For this exercise, retype each line of the material below verbatim and omit any picture.

__INPUT DATA__
• • • • • • •

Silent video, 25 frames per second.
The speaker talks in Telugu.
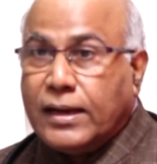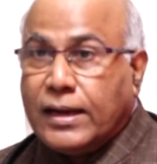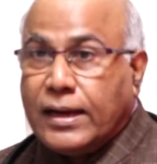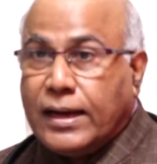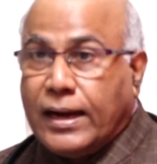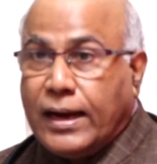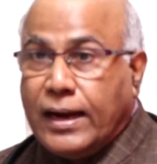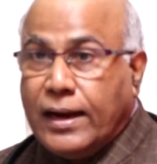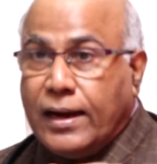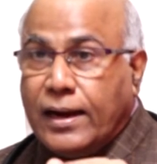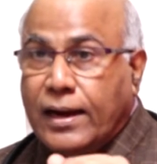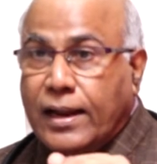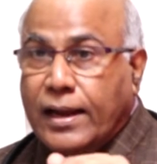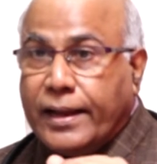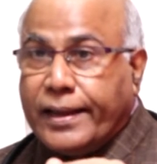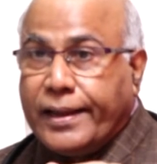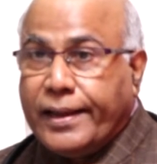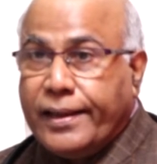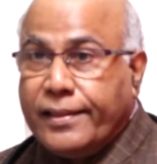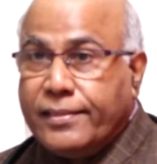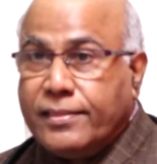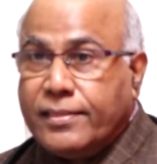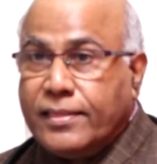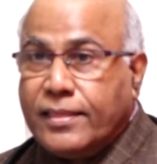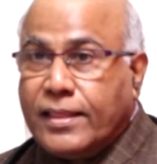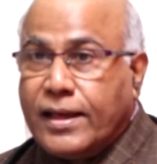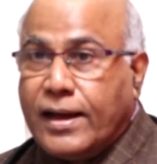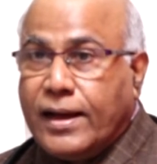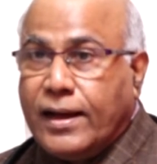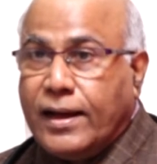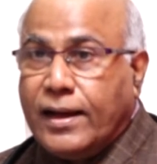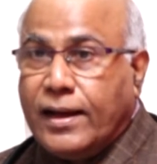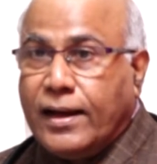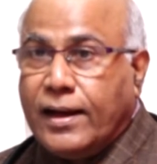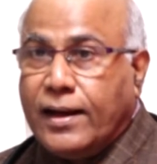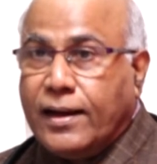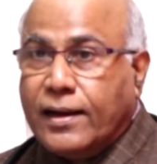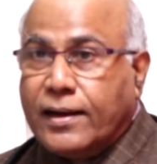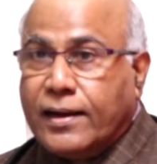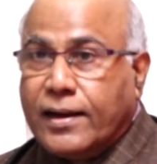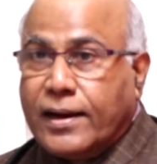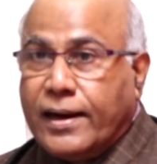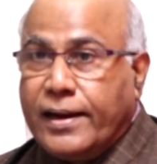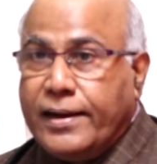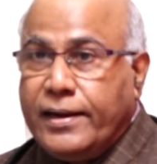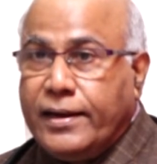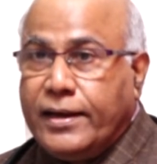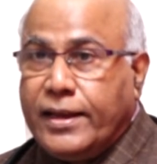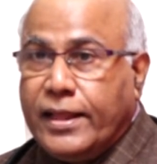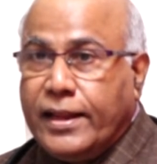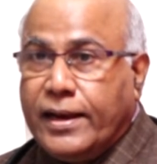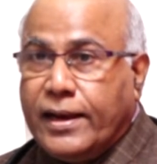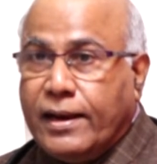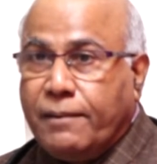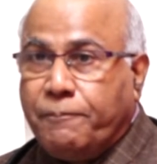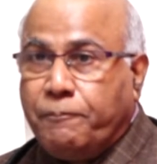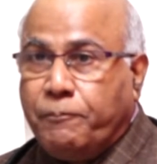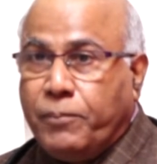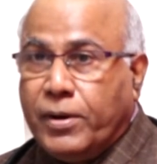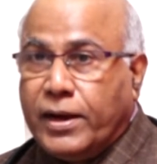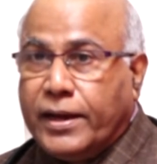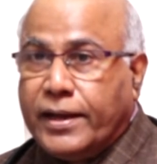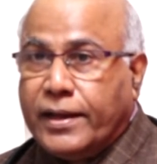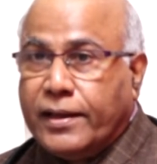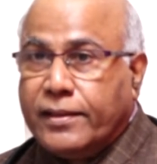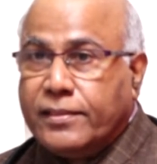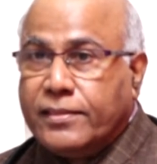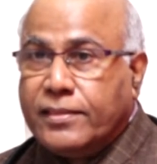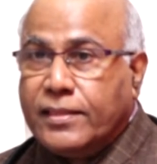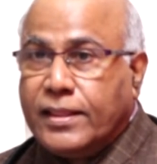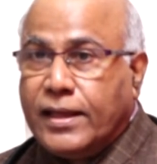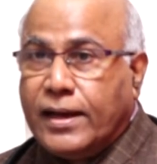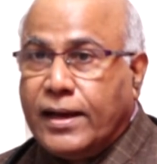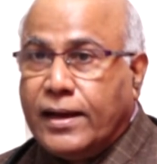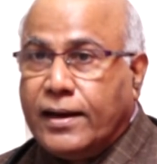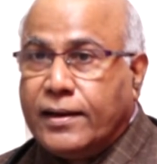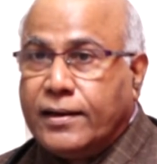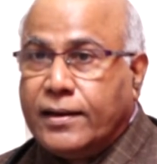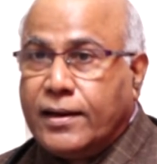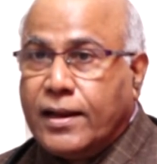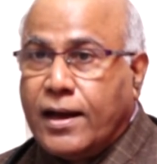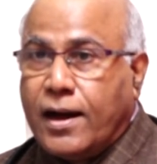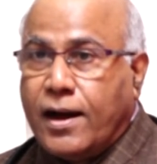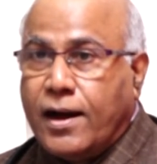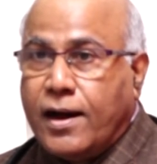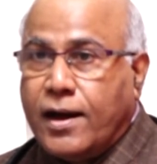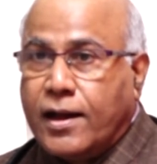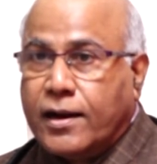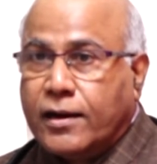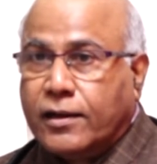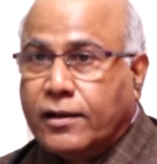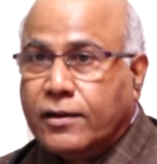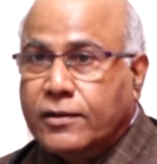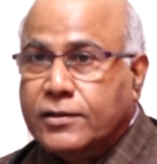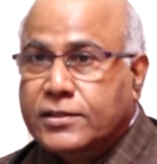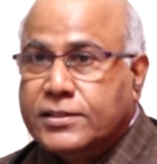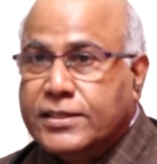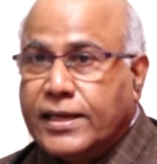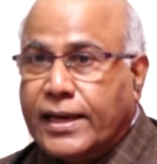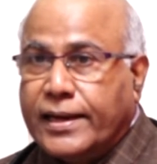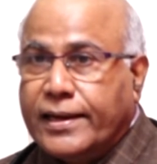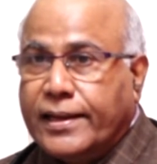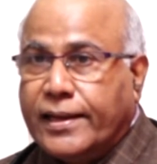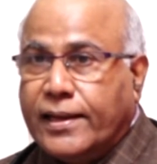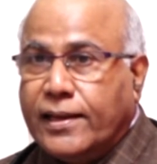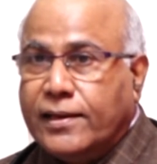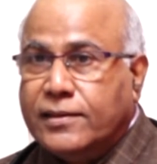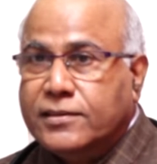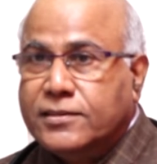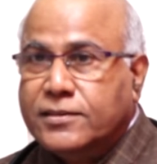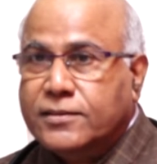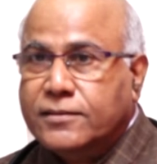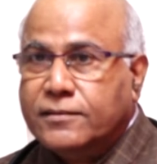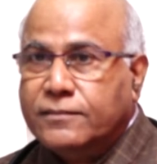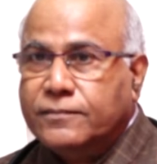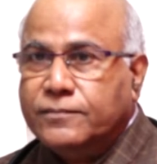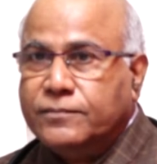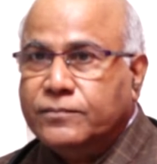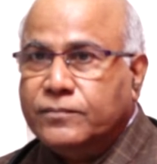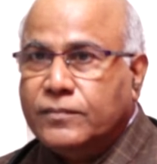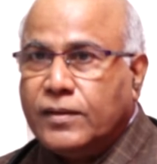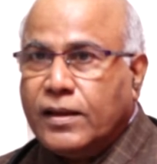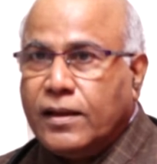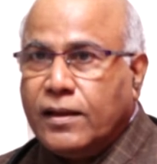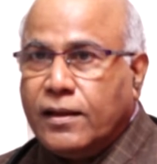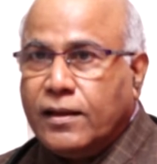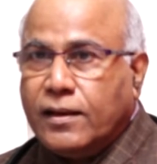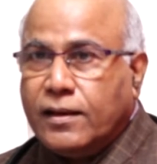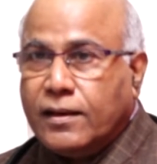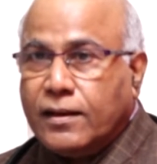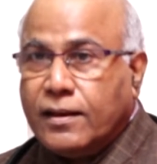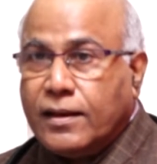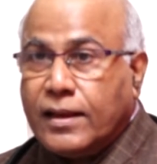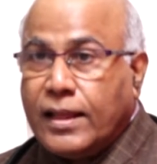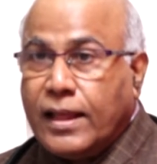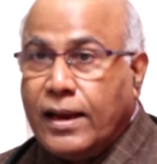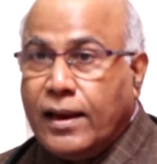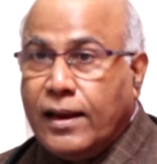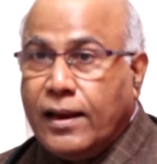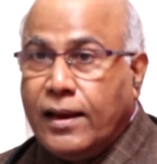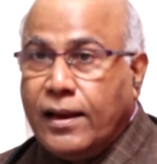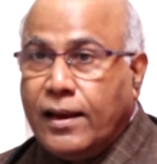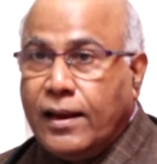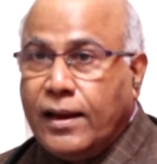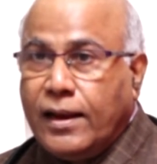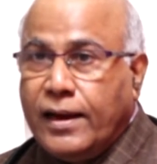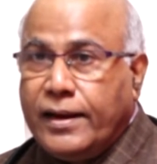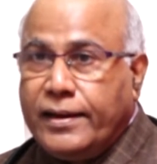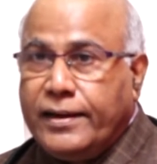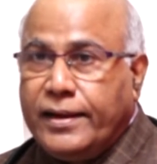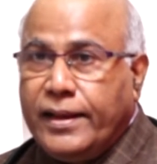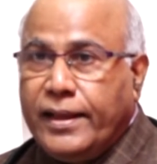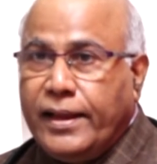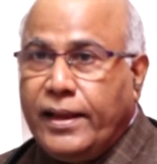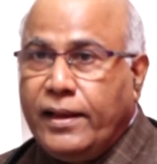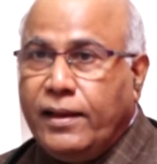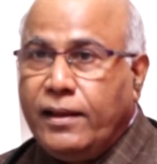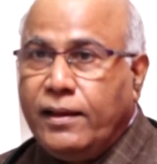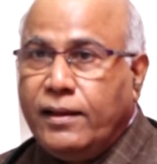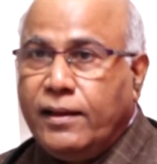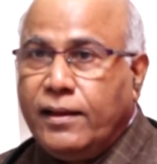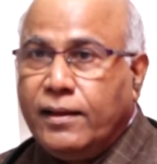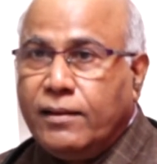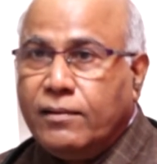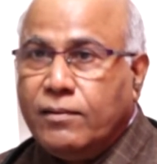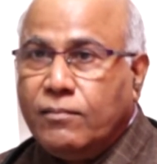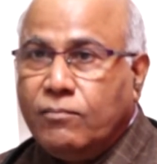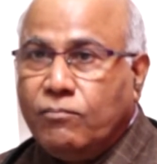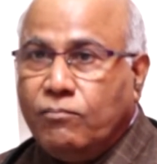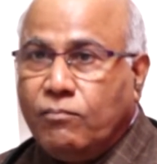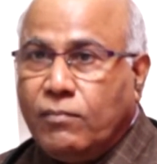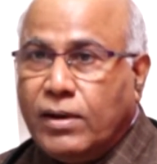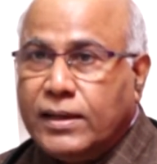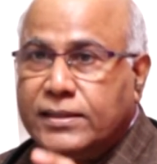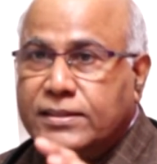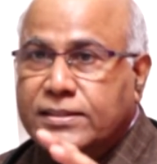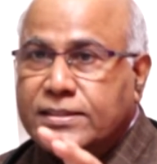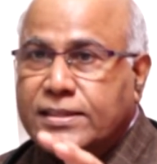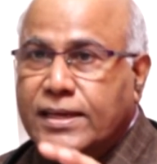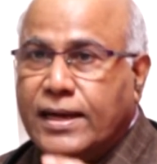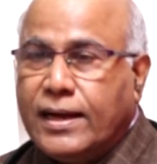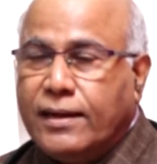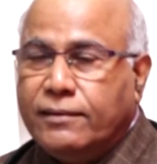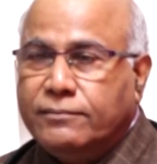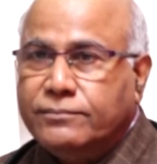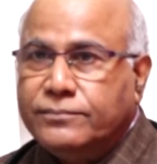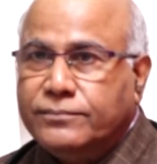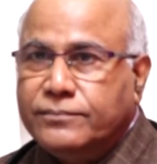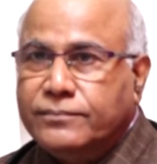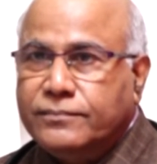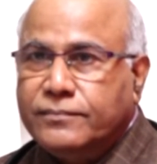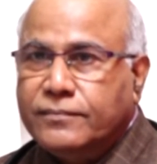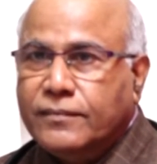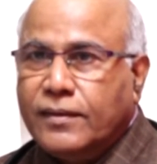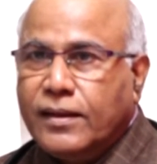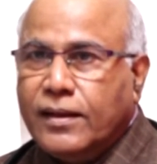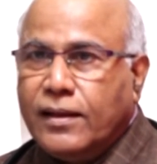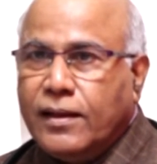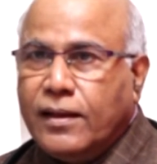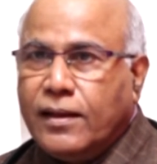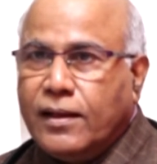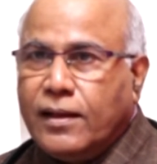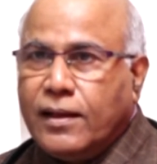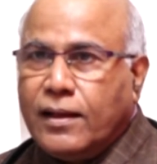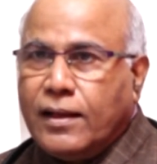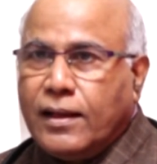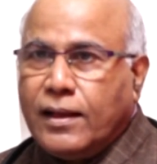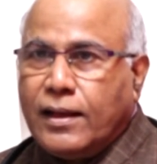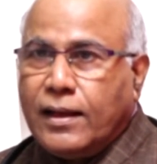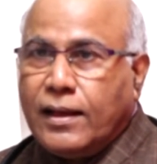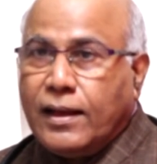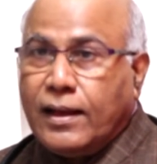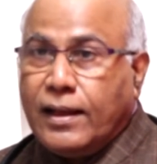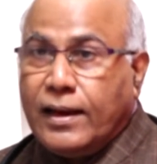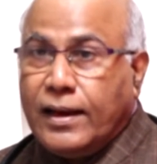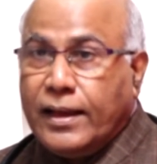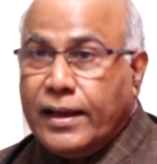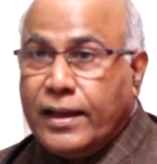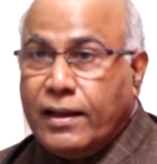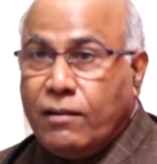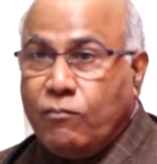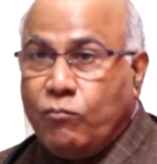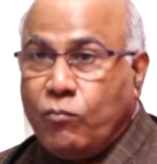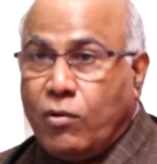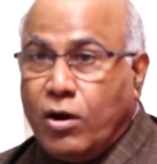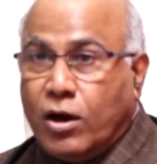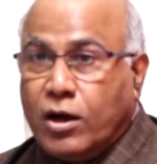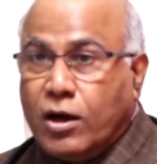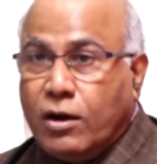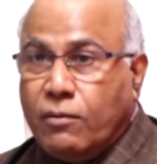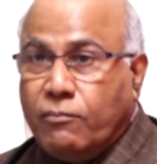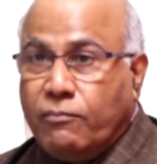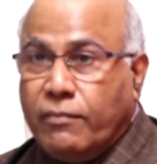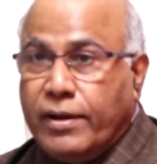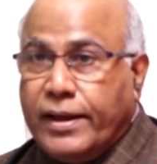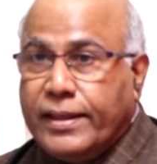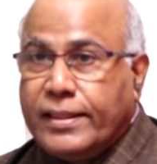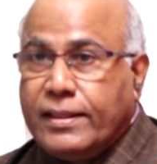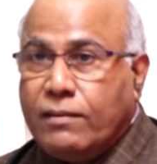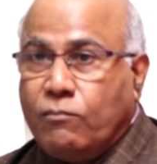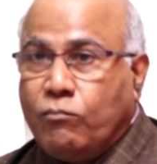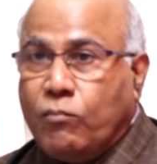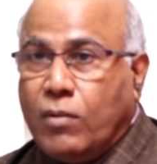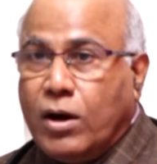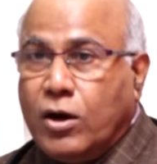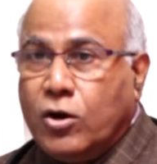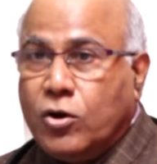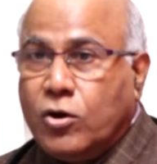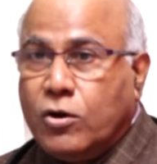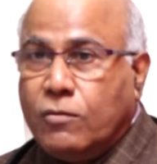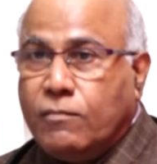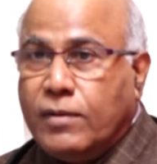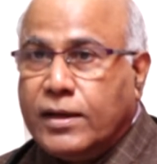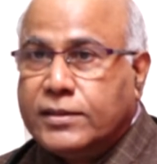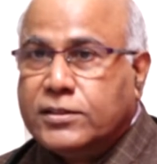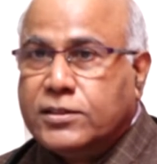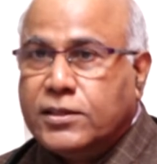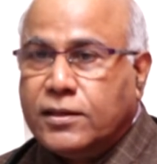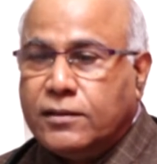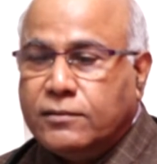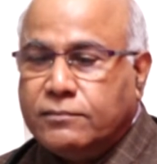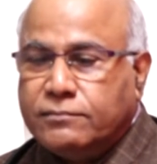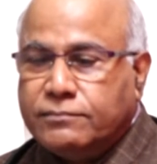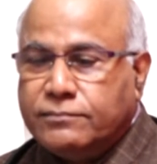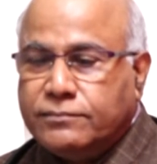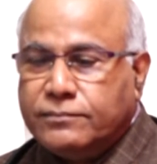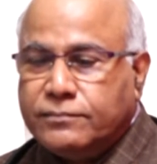కళ్ళ కింద కంటిరెప్ప కింద డార్క్ సర్కిల్స్ నల్లటి మచ్చ అలాగే ముఖం మీద మంగు మచ్చలు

• • • • • • •

__OUTPUT FOR THIS EXERCISE__
Silent video, 25 frames per second.
The speaker talks in Telugu.
కళ్ళ కింద కంటిరెప్ప కింద డార్క్ సర్కిల్స్ నల్లటి మచ్చ అలాగే ముఖం మీద మంగు మచ్చలు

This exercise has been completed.